The answer should be given after properly assessing your requirements, risk profile, liquidity requirements and existing portfolio.
How much Gold to hold in your Investment Portfolio?
There is no one right answer here, to be honest. But in general, having some exposure to gold (ranging from 5-15%) in long term portfolio is advisable.
It’s worth mentioning that gold is more of a diversifier in your portfolio and a kind of hedge. It generally shouldn’t be the core of the portfolio unless you know what you are getting into. Remember, gold returns are very lumpy. They don’t move much for years and suddenly, shoots up. So increase the exposure when returns have been bad for some time and accumulate. And when it shoots up and you have ridden the wave a bit, its best to reduce exposure. I know all this sounds like timing but that is how it is.
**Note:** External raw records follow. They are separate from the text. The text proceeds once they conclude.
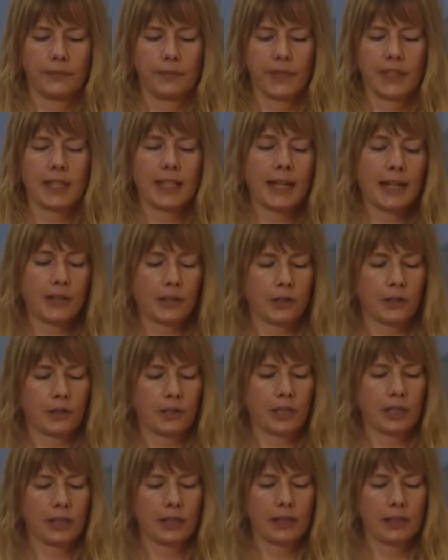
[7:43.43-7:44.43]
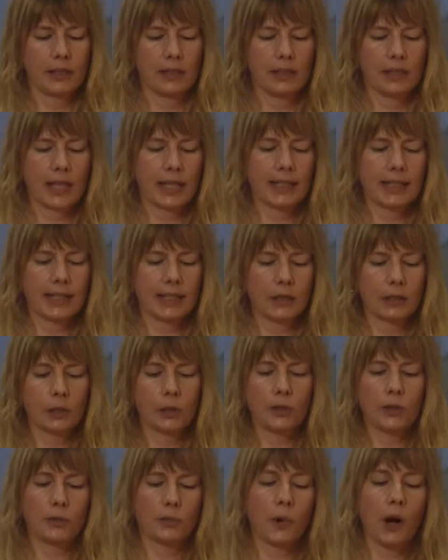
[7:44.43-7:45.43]
The desert sent its
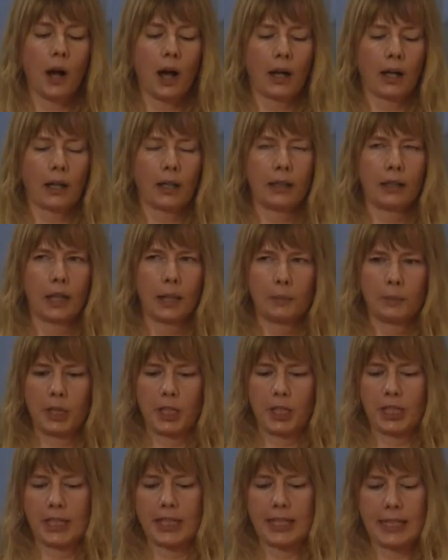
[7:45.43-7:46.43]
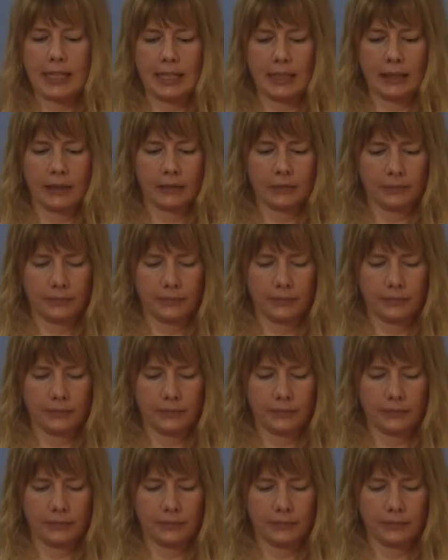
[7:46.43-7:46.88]
loose rock up to sea.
I would suggest not trying to buy a lot of gold (via Gold bonds and/or gold ETFs) in one go. It’s best to spread your investments in gold. And since both gold SGBs and gold ETFs have their advantages and disadvantages, it makes sense to gradually use both for your long-term investments. That is, investors can hold a combination of SGBs and gold ETFs. How? You can use purchase SGBs occasionally when new series are announced and you have funds available to invest. This can be augmented by purchasing gold ETFs when there are temporary short term corrections in gold prices. Or if you want to accumulate gold regularly, then do a SIP in Gold ETFs every month. Plain and simple. So that is my answer to your question about Is Gold ETF better than Sovereign gold bond or is gold bond better than gold ETF?
Most Indians still prefer to buy gold via physical (or jewellery) route. But given the convenience and additional features that Gold Bonds Vs Gold ETFs offer in India (2020-21), it is high time that investors should start investing in Sovereign Gold Bonds Vs Gold ETFs (Exchange Traded Funds) to purchase gold for investment purposes. I hope you found this comparison between gold bonds and gold ETFs useful.